*** SOURCE DATA Section Begins ***

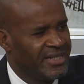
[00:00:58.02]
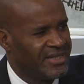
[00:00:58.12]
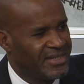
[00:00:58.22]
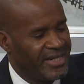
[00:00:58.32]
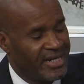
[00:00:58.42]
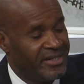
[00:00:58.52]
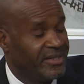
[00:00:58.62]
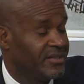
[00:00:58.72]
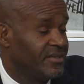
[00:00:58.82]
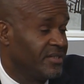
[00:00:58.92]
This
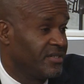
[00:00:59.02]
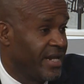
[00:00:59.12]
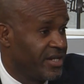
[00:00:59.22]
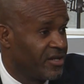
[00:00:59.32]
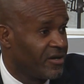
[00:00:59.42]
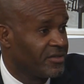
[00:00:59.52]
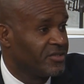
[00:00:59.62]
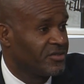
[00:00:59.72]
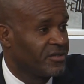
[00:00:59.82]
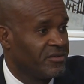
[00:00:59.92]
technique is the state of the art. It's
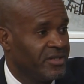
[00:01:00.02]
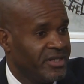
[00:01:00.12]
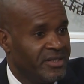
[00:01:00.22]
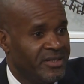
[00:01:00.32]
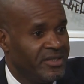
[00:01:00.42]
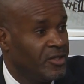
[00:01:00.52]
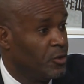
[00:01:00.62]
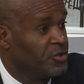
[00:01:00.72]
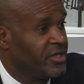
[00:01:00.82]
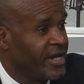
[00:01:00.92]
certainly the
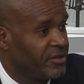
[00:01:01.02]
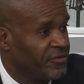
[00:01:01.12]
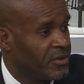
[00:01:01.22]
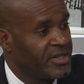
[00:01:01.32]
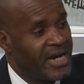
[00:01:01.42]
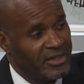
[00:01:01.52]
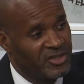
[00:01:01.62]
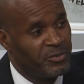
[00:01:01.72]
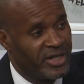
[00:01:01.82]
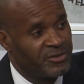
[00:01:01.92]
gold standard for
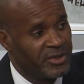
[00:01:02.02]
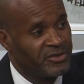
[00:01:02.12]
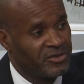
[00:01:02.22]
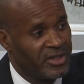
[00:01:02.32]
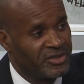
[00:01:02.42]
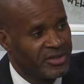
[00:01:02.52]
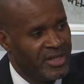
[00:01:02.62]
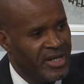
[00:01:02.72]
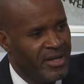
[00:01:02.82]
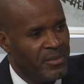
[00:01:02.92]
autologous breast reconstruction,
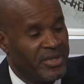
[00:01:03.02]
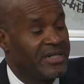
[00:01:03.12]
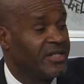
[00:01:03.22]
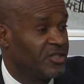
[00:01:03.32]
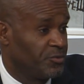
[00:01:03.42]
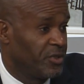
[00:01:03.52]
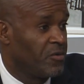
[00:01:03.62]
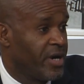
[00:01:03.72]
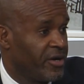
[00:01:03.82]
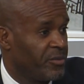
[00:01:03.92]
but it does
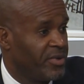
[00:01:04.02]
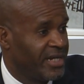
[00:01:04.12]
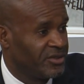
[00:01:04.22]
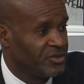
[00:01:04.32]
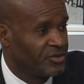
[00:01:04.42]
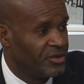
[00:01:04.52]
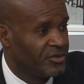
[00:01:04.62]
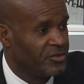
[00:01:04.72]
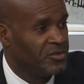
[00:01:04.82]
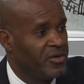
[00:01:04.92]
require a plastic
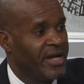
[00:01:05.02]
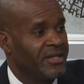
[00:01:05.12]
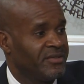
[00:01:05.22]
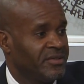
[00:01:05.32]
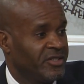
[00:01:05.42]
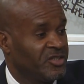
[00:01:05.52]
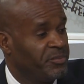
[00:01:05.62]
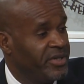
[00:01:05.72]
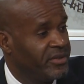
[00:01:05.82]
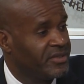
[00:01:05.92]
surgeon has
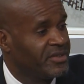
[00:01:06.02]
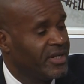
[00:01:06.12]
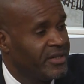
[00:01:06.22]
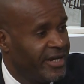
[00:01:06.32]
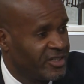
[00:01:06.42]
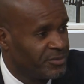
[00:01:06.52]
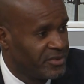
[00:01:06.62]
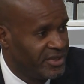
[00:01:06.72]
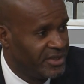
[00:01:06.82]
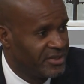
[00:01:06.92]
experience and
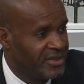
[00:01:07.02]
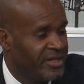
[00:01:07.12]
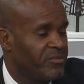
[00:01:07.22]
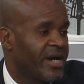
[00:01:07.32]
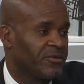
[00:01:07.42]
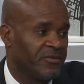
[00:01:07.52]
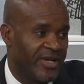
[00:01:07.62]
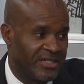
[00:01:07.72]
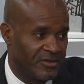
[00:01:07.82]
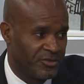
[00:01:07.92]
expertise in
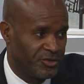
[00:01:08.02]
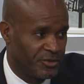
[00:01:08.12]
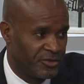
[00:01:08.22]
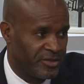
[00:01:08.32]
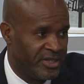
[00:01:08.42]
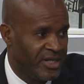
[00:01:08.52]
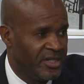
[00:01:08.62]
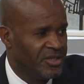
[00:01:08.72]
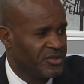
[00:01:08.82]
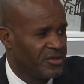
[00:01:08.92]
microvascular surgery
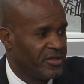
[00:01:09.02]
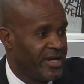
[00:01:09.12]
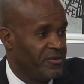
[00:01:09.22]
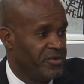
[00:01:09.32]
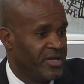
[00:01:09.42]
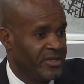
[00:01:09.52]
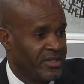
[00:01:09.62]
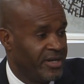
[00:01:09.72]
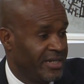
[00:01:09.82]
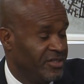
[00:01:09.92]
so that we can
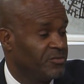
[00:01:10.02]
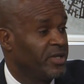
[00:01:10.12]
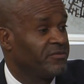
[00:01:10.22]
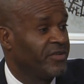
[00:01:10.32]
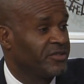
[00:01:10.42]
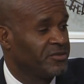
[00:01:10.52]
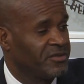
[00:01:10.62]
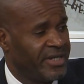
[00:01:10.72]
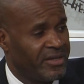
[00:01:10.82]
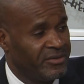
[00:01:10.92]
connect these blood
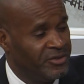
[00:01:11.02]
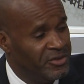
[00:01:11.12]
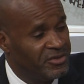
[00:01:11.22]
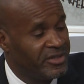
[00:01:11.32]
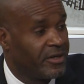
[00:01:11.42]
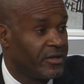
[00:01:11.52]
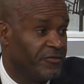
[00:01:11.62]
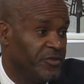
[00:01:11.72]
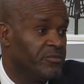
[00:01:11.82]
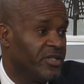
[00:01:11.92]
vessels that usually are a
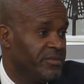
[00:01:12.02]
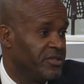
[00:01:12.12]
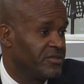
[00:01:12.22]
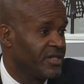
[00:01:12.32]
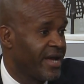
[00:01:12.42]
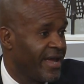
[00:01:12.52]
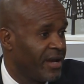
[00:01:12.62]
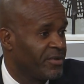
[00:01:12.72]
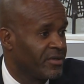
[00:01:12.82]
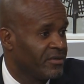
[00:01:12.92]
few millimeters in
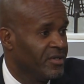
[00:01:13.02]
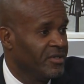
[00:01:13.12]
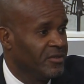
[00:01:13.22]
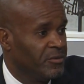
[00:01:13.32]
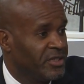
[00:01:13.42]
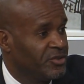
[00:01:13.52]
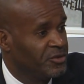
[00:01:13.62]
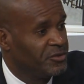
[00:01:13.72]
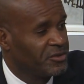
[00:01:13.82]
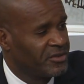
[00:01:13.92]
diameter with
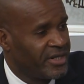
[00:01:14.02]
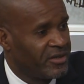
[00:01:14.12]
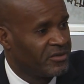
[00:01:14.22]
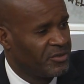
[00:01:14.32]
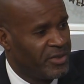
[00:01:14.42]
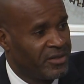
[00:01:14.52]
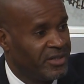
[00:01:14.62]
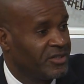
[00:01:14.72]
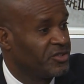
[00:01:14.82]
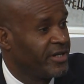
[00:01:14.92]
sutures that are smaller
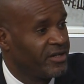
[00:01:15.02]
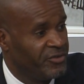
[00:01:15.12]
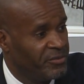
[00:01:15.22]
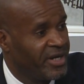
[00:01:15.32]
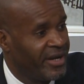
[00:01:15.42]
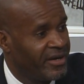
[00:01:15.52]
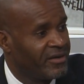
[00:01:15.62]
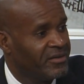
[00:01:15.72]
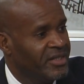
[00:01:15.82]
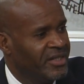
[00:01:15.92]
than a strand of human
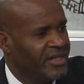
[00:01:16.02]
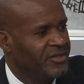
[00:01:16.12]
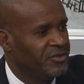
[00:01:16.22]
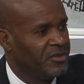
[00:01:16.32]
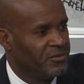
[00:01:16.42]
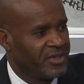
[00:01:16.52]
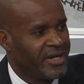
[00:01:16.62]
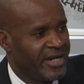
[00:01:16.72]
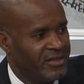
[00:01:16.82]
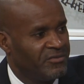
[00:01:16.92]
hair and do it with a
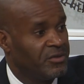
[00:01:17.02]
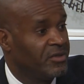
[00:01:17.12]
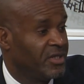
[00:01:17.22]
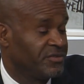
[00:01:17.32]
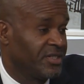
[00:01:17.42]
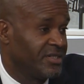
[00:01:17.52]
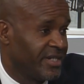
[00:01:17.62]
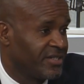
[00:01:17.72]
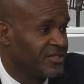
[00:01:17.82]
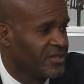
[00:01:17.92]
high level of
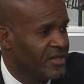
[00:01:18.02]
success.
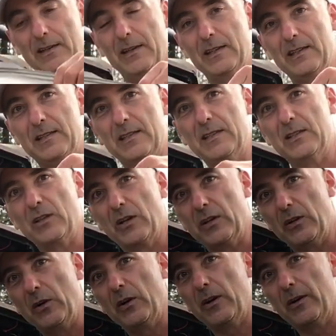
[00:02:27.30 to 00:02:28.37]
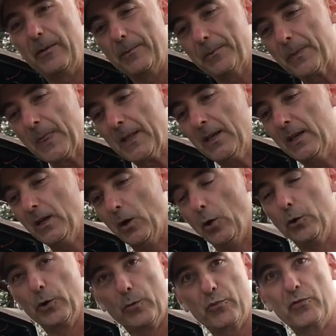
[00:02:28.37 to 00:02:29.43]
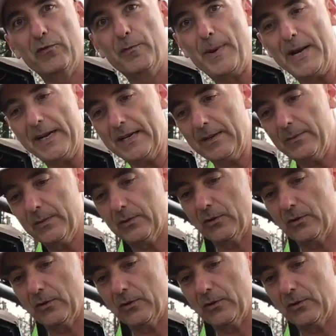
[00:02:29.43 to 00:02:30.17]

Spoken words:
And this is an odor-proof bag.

*** SOURCE DATA Section Ends ***

INSTRUCTIONS FOR THE TASK:
Every line of the data above should be quoted exactly. Omit the pictures.

OUTPUT FOR THIS TASK:
[00:00:58.02]
[00:00:58.12]
[00:00:58.22]
[00:00:58.32]
[00:00:58.42]
[00:00:58.52]
[00:00:58.62]
[00:00:58.72]
[00:00:58.82]
[00:00:58.92]
This
[00:00:59.02]
[00:00:59.12]
[00:00:59.22]
[00:00:59.32]
[00:00:59.42]
[00:00:59.52]
[00:00:59.62]
[00:00:59.72]
[00:00:59.82]
[00:00:59.92]
technique is the state of the art. It's
[00:01:00.02]
[00:01:00.12]
[00:01:00.22]
[00:01:00.32]
[00:01:00.42]
[00:01:00.52]
[00:01:00.62]
[00:01:00.72]
[00:01:00.82]
[00:01:00.92]
certainly the
[00:01:01.02]
[00:01:01.12]
[00:01:01.22]
[00:01:01.32]
[00:01:01.42]
[00:01:01.52]
[00:01:01.62]
[00:01:01.72]
[00:01:01.82]
[00:01:01.92]
gold standard for
[00:01:02.02]
[00:01:02.12]
[00:01:02.22]
[00:01:02.32]
[00:01:02.42]
[00:01:02.52]
[00:01:02.62]
[00:01:02.72]
[00:01:02.82]
[00:01:02.92]
autologous breast reconstruction,
[00:01:03.02]
[00:01:03.12]
[00:01:03.22]
[00:01:03.32]
[00:01:03.42]
[00:01:03.52]
[00:01:03.62]
[00:01:03.72]
[00:01:03.82]
[00:01:03.92]
but it does
[00:01:04.02]
[00:01:04.12]
[00:01:04.22]
[00:01:04.32]
[00:01:04.42]
[00:01:04.52]
[00:01:04.62]
[00:01:04.72]
[00:01:04.82]
[00:01:04.92]
require a plastic
[00:01:05.02]
[00:01:05.12]
[00:01:05.22]
[00:01:05.32]
[00:01:05.42]
[00:01:05.52]
[00:01:05.62]
[00:01:05.72]
[00:01:05.82]
[00:01:05.92]
surgeon has
[00:01:06.02]
[00:01:06.12]
[00:01:06.22]
[00:01:06.32]
[00:01:06.42]
[00:01:06.52]
[00:01:06.62]
[00:01:06.72]
[00:01:06.82]
[00:01:06.92]
experience and
[00:01:07.02]
[00:01:07.12]
[00:01:07.22]
[00:01:07.32]
[00:01:07.42]
[00:01:07.52]
[00:01:07.62]
[00:01:07.72]
[00:01:07.82]
[00:01:07.92]
expertise in
[00:01:08.02]
[00:01:08.12]
[00:01:08.22]
[00:01:08.32]
[00:01:08.42]
[00:01:08.52]
[00:01:08.62]
[00:01:08.72]
[00:01:08.82]
[00:01:08.92]
microvascular surgery
[00:01:09.02]
[00:01:09.12]
[00:01:09.22]
[00:01:09.32]
[00:01:09.42]
[00:01:09.52]
[00:01:09.62]
[00:01:09.72]
[00:01:09.82]
[00:01:09.92]
so that we can
[00:01:10.02]
[00:01:10.12]
[00:01:10.22]
[00:01:10.32]
[00:01:10.42]
[00:01:10.52]
[00:01:10.62]
[00:01:10.72]
[00:01:10.82]
[00:01:10.92]
connect these blood
[00:01:11.02]
[00:01:11.12]
[00:01:11.22]
[00:01:11.32]
[00:01:11.42]
[00:01:11.52]
[00:01:11.62]
[00:01:11.72]
[00:01:11.82]
[00:01:11.92]
vessels that usually are a
[00:01:12.02]
[00:01:12.12]
[00:01:12.22]
[00:01:12.32]
[00:01:12.42]
[00:01:12.52]
[00:01:12.62]
[00:01:12.72]
[00:01:12.82]
[00:01:12.92]
few millimeters in
[00:01:13.02]
[00:01:13.12]
[00:01:13.22]
[00:01:13.32]
[00:01:13.42]
[00:01:13.52]
[00:01:13.62]
[00:01:13.72]
[00:01:13.82]
[00:01:13.92]
diameter with
[00:01:14.02]
[00:01:14.12]
[00:01:14.22]
[00:01:14.32]
[00:01:14.42]
[00:01:14.52]
[00:01:14.62]
[00:01:14.72]
[00:01:14.82]
[00:01:14.92]
sutures that are smaller
[00:01:15.02]
[00:01:15.12]
[00:01:15.22]
[00:01:15.32]
[00:01:15.42]
[00:01:15.52]
[00:01:15.62]
[00:01:15.72]
[00:01:15.82]
[00:01:15.92]
than a strand of human
[00:01:16.02]
[00:01:16.12]
[00:01:16.22]
[00:01:16.32]
[00:01:16.42]
[00:01:16.52]
[00:01:16.62]
[00:01:16.72]
[00:01:16.82]
[00:01:16.92]
hair and do it with a
[00:01:17.02]
[00:01:17.12]
[00:01:17.22]
[00:01:17.32]
[00:01:17.42]
[00:01:17.52]
[00:01:17.62]
[00:01:17.72]
[00:01:17.82]
[00:01:17.92]
high level of
[00:01:18.02]
success.
[00:02:27.30 to 00:02:28.37]
[00:02:28.37 to 00:02:29.43]
[00:02:29.43 to 00:02:30.17]

Spoken words:
And this is an odor-proof bag.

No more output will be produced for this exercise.